Um, don't mind me. I was channeling Murray Altheim for a second there. So like I was saying, XHTML sounds like a good deal for clean markup. At first. Then I remembered that HTML started out pretty clean too, back when there were just a few scientists playing with it. Then Marc Andreessen came along and, in the process of popularizing the Web and making it the huge success story it is, made some very bad decisions on how to extend it. To his credit, Marc has largely admitted his errors in this area, so there's some hope that he'll come to his senses in other areas as well. As for other browser programmers, some have been slower to realize their own hubris. In fact, I can think of at least one group which is fond of insisting that its bad decisions are widely used, and therefore popular, and therefore definitionally good decisions.

Of course, this kind of thinking is at least more practical than the reasoning of some standards bodies. Their thinking usually goes like this: our decisions are definitionally good. Compelling, isn't it? Kind of makes you want to contribute some feedback to the process, like smacking the hell out of somebody. If I wanted dogmatic assertions of revealed truth, I'd get my ass to a church (or listen to tapes of a presidential candidate debate).

So why do we need XHTML? We don't. What we need is HTML 5, with some useful extensions and maybe some deprecation of things which HTML no longer needs. Unfortunately, we're never going to get it-- and don't let someone try to tell you that XHTML is it. There are too many stupid decisions surrounding XHTML, and basing it on XML was one of the biggest. HTML can and should be its own thing. Understand that I have nothing against XML: it has its uses, and some of them are very cool. However, XML is a very complicated beast, despite its billing as the panacea for all that ails us.

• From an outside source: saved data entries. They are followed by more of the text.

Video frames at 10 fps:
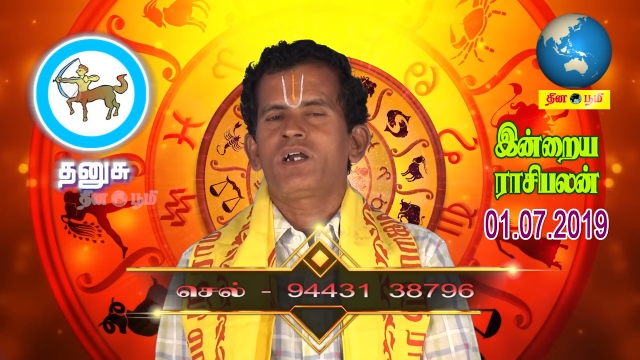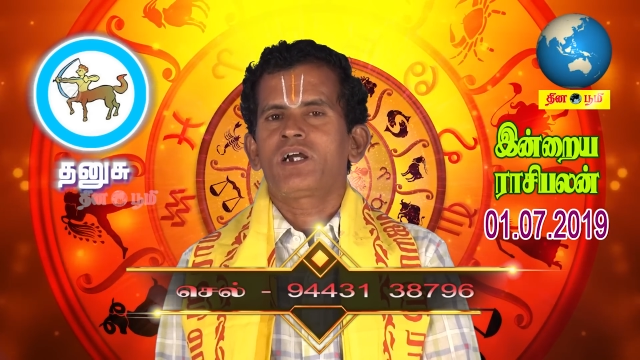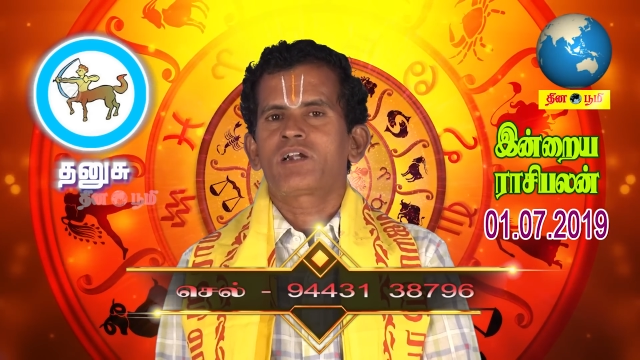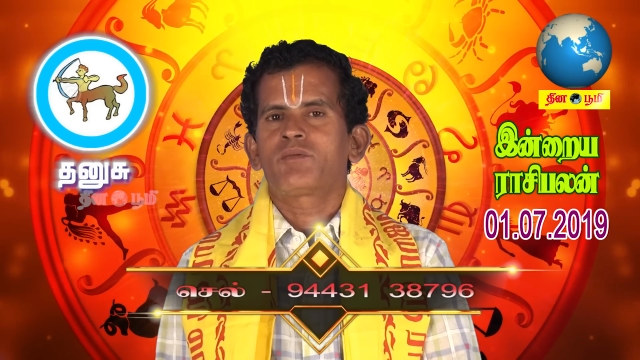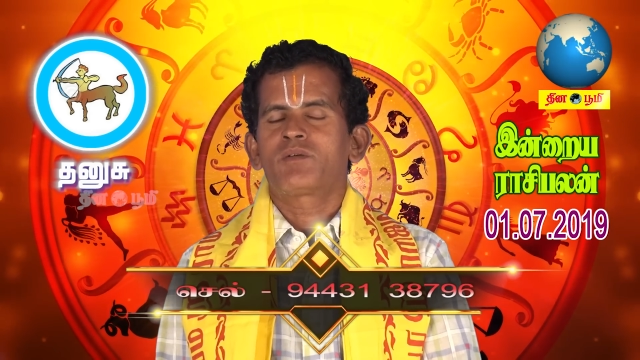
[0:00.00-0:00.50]

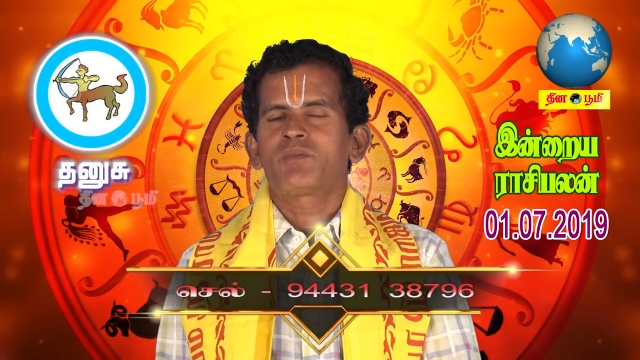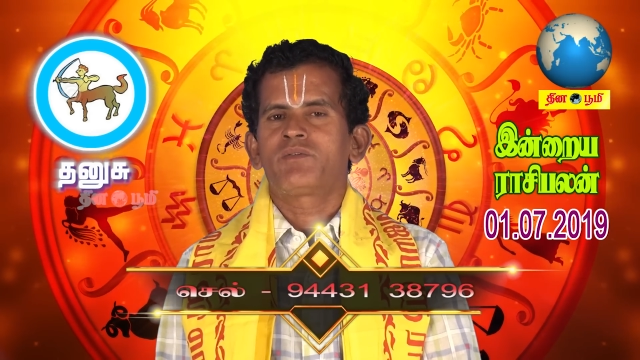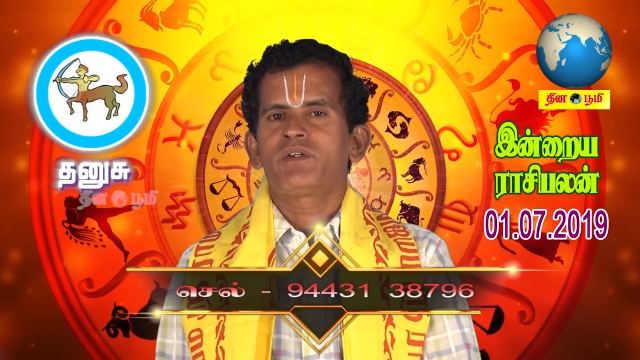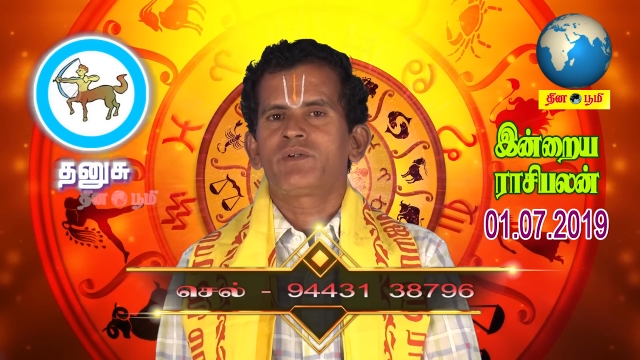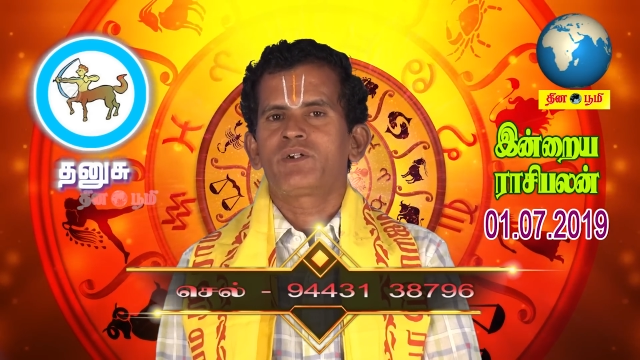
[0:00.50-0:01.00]
கணவன்
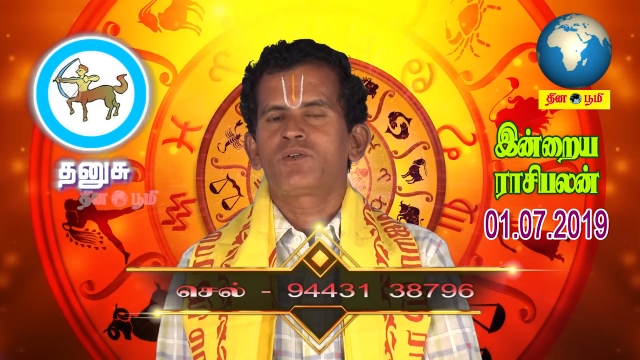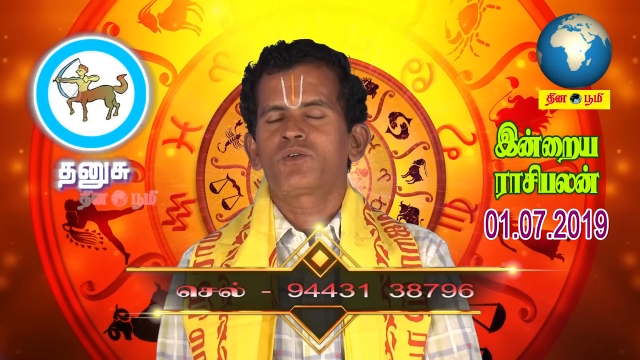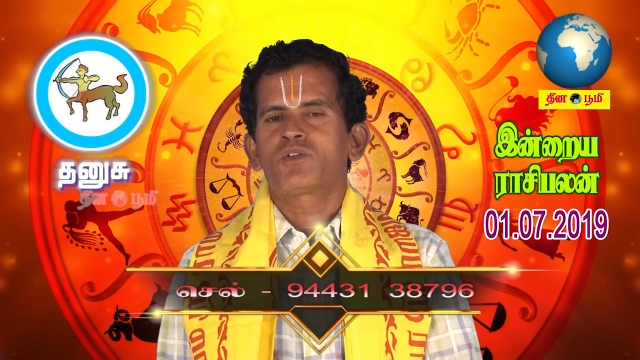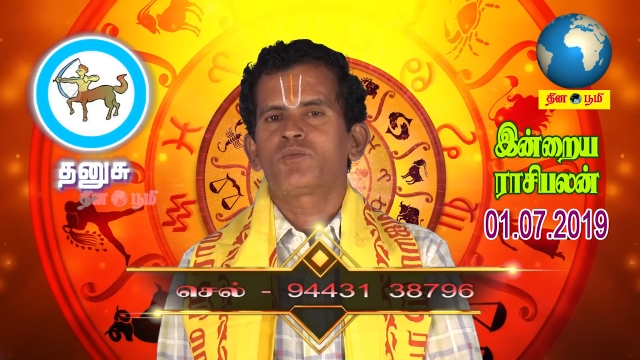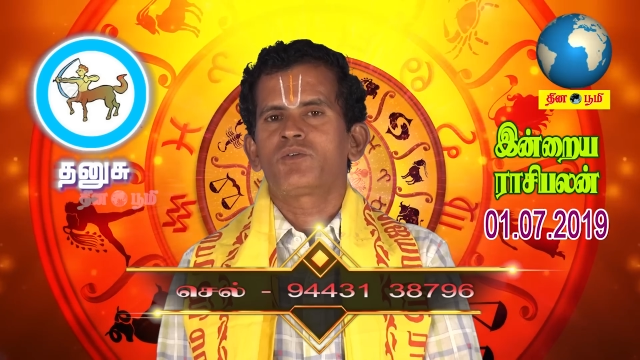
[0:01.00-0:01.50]
மனைவி விட்டு
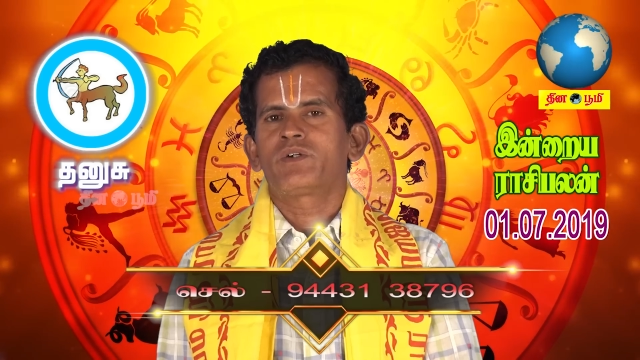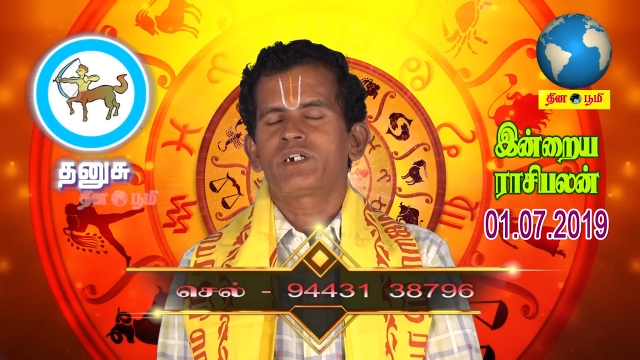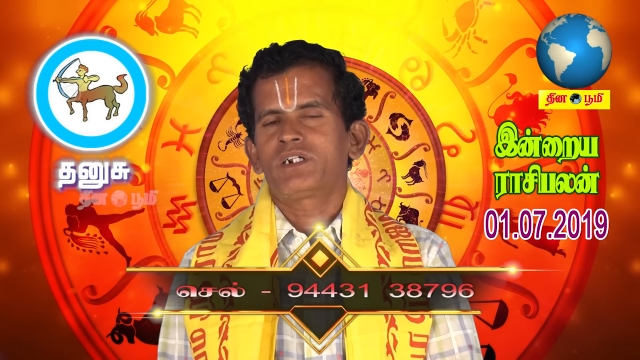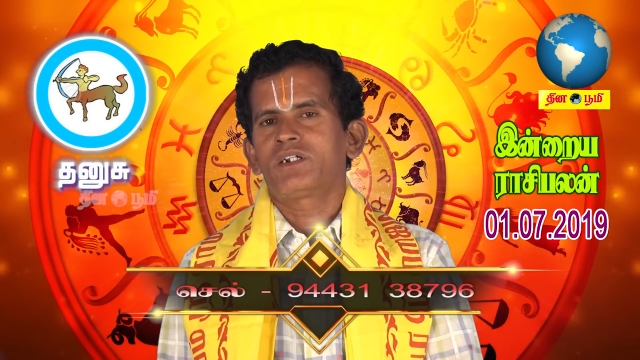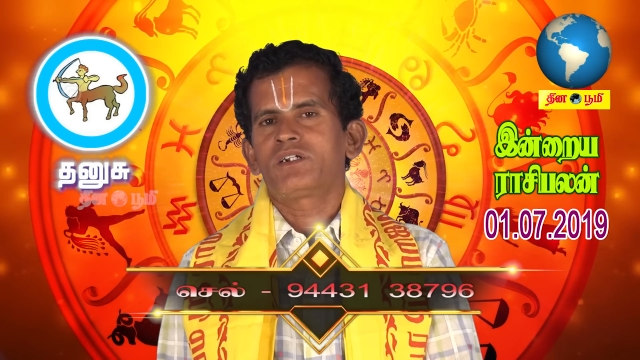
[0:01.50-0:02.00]
கொடுத்து
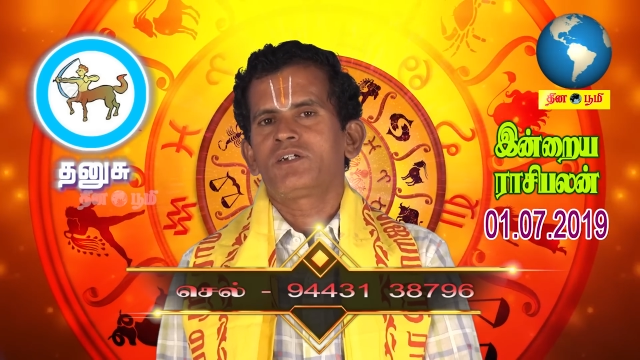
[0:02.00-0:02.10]
போவீர்கள்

One of the biggest strengths of HTML was its simplicity and fairly minimal set of requirements. You could write it in any combination of upper- and lowercase, and browsers didn't care. It has a very simple syntax. It asked only that authors and tools respect a fairly simple structure and not mess up their attribute quoting. As it turns out, even that was too much. Once the browsers started trying to save authors from their own mistakes, it was all over. HTML had fallen in with a bad crowd, and we all stood by (or even cheered it along) as it got more and more rotten. Sure, go ahead, blame the browser vendors all you want, but they're only part of the story. The other part is the unthinking encouragement that we gave every time we wrote mangled HTML, expected it to work, and filed bug reports when it didn't do what we meant.

So now someone's taken the child, after years of neglect and abuse, given it a new set of clothes, and sent it back to run with the same crowd that corrupted it the first time around. Why should we think things will turn out any differently this time?